Bacon Fat on a Stick in the Hungry Wilds of Russia

Shamu Sadeh // Falls Village, CT

In July of 1991, I joined high school students, biologists and environmental activists on a research expedition to the remote Koni Peninsula in the Russian Far East.[I] The peninsula could only be reached by boat or helicopter, and had no human residents except for the occasional seasonal fishing camp during salmon runs.

On our first day—a day during which I would experience exhaustion and deep physical hunger my body had not known before—a small fishing trawler dropped us off at the edge of a coastal lake where we expected to set up our base camp for the entire expedition. We unloaded enough food and gear for 45 people for a month. This included heavy canvas tents, cook pots, axes, saws and tarps. In the early 1990s, Russia did not have freeze-dried meals nor anything particularly light or easy to handle in the backcountry, so we carried 20 kilo sacks of flour and bags of potatoes, 10 kilo cubes of butter, and 2 and 3 gallon glass jars of pickled vegetables.

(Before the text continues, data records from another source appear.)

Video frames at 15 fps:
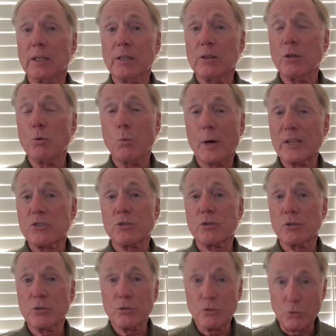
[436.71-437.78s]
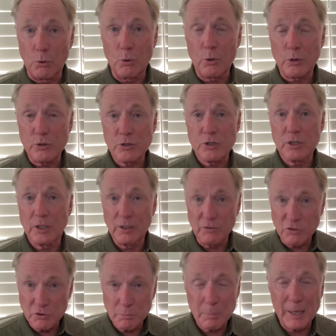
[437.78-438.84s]
the western doors of
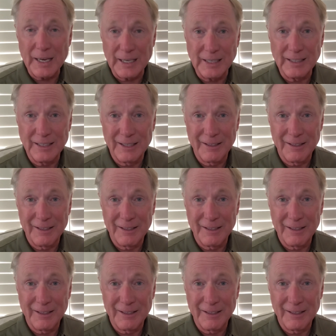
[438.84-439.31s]
Spain.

After moving all this stuff from the ship to a small boat and then onto the shore, a terrible discovery was made: the lake which the Russian trip leaders had identified as our source of drinking water was not freshwater but salty. We had to move our base camp. This meant that all day we had to heft thousands of pounds of gear and food across a mile of rocky beach. Add to this schlepfest the fact that only 5 of the 35 Russian teens were males, and being the heirs of Russian gender traditions, the majority of the females did not carry much.

At the end of the day I arrived at our new campsite (for the fourth time) worn to the bone. I was famished. The food, pots and fishing gear had not been unpacked, no pasta or potatoes had been boiled and no salmon had been caught yet. But the Russian girls, many of them of Ukranian descent, had unpacked the lunches their moms had packed before we set sail.

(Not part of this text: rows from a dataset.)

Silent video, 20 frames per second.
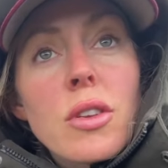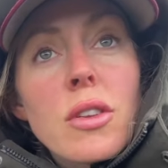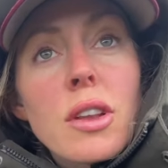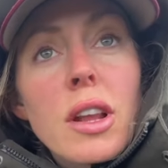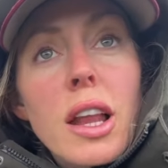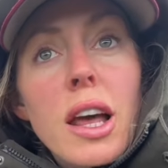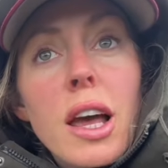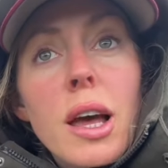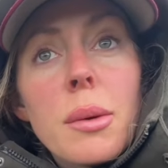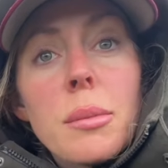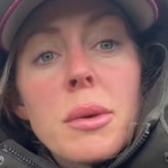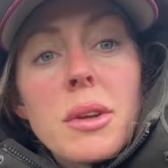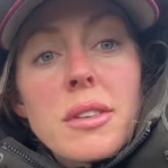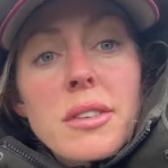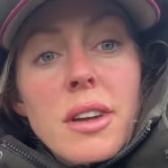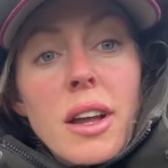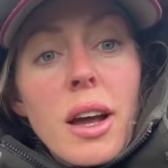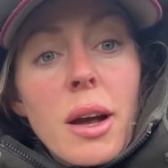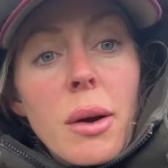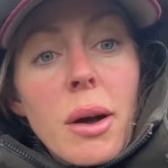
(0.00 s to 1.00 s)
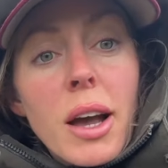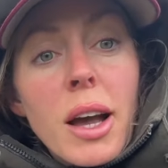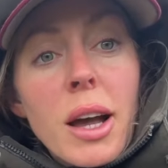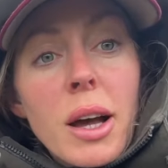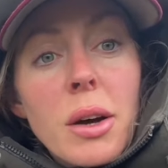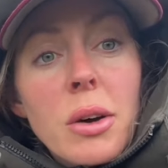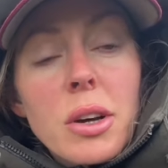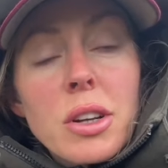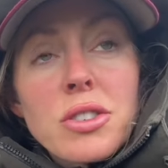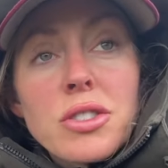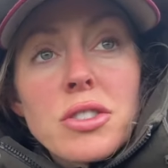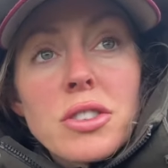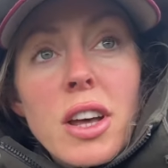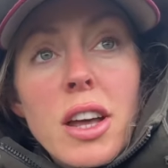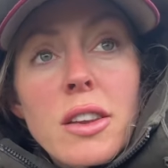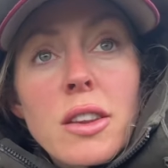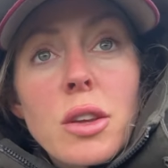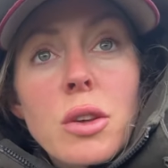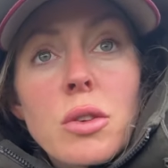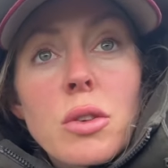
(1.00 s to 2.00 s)
the lamb is now out and she's
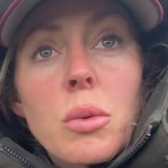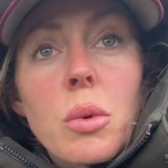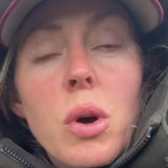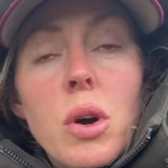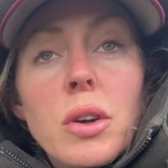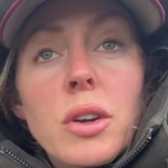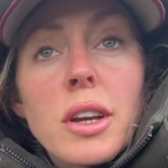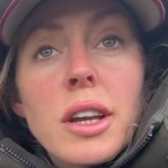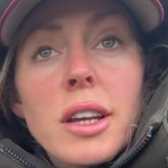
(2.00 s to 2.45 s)
had the other one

I collapsed onto the ground by the small campfire they had built. Anna, one of the teens, handed me a piece of black bread and bacon fat she has just toasted on the fire. Ukrainians have a soft spot for bacon fat, or ‘sala’ as they call it. Without much thought I devoured the first pork I had ever had in my life. I remember nothing particular about the taste. What has stuck with me is the sensation, deep in my kishkes, of moving from hunger to satiety, from wandering to building a home.

1 If the term ‘Russian Far East’ leaves you confused, let me offer this point of orientation: This is where Siberia meets the Pacific Ocean.